ECTS Abstracts (2015) 1 OC2.2

Neonatal high bone mass with heterozygous de novo missense mutation in RELA (RelA/p65)

Anja L Frederiksen1, Martin Larsen1, Klaus Brusgaard1, Peter Juel Thiis Knudsen2, Henrik Daa Schrøder3, Christina Eckhardt4, William H McAlister5, Deborah V Novack6, Steven Mumm6,8, Morten Frost7 & Michael P Whyte6,8


1Department of Clinical Genetics, Odense University Hospital (OUH), Odense, Denmark; 2Institute of Forensic Medicine, University of Southern Denmark, Odense, Denmark; 3Department of Pathology, Odense University Hospital (OUH), Odense, Denmark; 4Department of Paediatrics, Odense University Hospital (OUH), Odense, Denmark; 5Department of Pediatric Radiology, Mallinckrodt Institute of Radiology, Washington University School of Medicine at St. Louis Children’s Hospital, St. Louis, Missouri, USA; 6Division of Bone and Mineral Diseases, Washington University School of Medicine at Barnes-Jewish Hospital, St. Louis, Missouri, USA; 7Endocrine Research Unit, Odense University Hospital (OUH), Odense, Denmark; 8Center for Metabolic Bone Disease and Molecular Research, Shriners Hospitals for Children, St. Louis, Missouri, USA.

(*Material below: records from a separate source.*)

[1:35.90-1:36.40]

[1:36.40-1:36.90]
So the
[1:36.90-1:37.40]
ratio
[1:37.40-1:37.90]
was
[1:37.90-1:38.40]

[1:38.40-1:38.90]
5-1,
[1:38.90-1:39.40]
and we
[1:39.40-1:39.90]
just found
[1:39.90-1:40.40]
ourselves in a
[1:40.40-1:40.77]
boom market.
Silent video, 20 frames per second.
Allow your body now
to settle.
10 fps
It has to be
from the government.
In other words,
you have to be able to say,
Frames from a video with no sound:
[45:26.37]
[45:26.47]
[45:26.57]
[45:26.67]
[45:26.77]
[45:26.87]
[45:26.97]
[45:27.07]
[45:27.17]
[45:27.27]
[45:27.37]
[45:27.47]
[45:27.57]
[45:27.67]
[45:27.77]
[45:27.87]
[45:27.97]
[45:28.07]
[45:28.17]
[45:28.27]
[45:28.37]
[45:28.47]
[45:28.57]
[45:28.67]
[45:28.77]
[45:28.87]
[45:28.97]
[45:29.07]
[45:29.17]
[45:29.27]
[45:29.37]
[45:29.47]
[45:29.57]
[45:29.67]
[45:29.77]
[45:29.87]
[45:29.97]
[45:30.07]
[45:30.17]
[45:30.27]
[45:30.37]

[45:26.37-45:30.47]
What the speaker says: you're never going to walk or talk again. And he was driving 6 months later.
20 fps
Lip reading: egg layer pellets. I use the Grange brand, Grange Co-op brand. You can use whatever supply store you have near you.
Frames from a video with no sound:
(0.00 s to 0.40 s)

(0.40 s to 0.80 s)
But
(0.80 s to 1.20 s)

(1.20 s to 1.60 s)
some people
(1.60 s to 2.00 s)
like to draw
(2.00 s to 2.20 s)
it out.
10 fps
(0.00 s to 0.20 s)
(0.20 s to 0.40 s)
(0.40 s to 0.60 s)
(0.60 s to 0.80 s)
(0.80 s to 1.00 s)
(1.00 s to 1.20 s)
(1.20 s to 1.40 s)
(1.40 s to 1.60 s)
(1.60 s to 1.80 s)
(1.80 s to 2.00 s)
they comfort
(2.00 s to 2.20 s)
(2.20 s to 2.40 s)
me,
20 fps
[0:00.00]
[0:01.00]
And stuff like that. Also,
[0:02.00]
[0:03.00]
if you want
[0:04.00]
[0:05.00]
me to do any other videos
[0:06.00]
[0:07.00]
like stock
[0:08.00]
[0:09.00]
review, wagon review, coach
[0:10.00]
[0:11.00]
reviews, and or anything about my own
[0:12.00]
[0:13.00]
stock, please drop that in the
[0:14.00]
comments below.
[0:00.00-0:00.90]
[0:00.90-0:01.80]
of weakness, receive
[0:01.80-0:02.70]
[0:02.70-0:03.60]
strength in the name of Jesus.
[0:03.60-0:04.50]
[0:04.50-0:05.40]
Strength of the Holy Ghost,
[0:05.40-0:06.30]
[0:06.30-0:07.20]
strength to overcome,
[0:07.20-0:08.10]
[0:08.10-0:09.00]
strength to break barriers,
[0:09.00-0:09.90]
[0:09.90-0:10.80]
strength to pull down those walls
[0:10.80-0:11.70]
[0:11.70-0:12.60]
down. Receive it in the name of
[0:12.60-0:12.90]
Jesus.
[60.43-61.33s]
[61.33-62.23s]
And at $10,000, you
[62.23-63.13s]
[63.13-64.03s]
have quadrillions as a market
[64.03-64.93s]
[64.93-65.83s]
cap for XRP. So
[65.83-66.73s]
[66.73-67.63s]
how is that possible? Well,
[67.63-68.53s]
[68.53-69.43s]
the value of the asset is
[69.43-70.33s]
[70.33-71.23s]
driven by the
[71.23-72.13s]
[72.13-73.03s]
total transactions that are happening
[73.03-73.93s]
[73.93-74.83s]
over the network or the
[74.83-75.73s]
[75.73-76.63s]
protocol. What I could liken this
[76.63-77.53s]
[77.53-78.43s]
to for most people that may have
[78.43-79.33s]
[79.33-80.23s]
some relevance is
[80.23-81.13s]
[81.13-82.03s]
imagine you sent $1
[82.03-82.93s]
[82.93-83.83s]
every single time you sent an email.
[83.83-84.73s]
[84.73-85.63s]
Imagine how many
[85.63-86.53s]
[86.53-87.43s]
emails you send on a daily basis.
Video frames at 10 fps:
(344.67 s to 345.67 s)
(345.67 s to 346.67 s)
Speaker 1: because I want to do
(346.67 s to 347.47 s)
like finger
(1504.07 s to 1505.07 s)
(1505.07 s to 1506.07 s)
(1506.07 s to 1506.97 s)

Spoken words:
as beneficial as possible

Heritable disorders that feature high bone mass are rare. The etiology is typically a mutation(s) within a gene that importantly regulates the differentiation and function of osteoblasts (OBs) positively, or osteoclasts (OCs) negatively. Nevertheless, the genetic basis is unknown for approximately one-fifth of such disorders. NF-κB signaling is a key regulator of bone remodeling and acts by enhancing OC survival while impairing OB maturation and function. The NF-κB transcription complex comprises five subunits. Deletion of the p50 and p52 subunits causes osteopetrosis (OPT) in mice. Mutations within the genes that encode the NF-κB complex, including the Rela/p65 subunit, have not been reported in humans. We describe a neonate who died unexpectedly and was found at postmortem to have high bone mass documented radiographically and by skeletal histopathology. Radiographic changes resembled malignant OPT, but histopathological investigation instead indicated accelerated bone formation with morphologically normal OCs and intact bone resorption, thus excluding a form of OPT. Mutation analyses revealed no pathogenic mutation in eight genes associated with OPT. Subsequently, trio-based whole exome sequencing involved exome capture using SureSelect Human All Exon V5 (Agilent Technologies) followed by sequencing on the Illumina HiSDefault 2000 platform. A change in exon 11 of RELA encoding Rela/p65 was validated by bi-directional Sanger sequencing. This revealed that the neonate carried a de novo, heterozygous, missense mutation (p.Asp512Ser) in RELA. Thus far, four additional unrelated patients with unexplained high bone mass have not shown a RELA mutation. Ours is the first report of a RELA mutation in humans. The defect is associated with neonatal osteosclerosis apparently from increased in utero OB function rather than decreased OC action. This finding demonstrates the importance for skeletal homeostasis of the Rela/p65 subunit within the NF-κB pathway, and represents a new genetic cause of high bone mass.

Disclosure: Supported by Shriners Hospitals for Children, The Hypophosphatasia Research Fund at The Barnes-Jewish Hospital Foundation, and the National Institute of Diabetes and Digestive and Kidney Diseases of the National Institutes of Health under Award Number DK067145.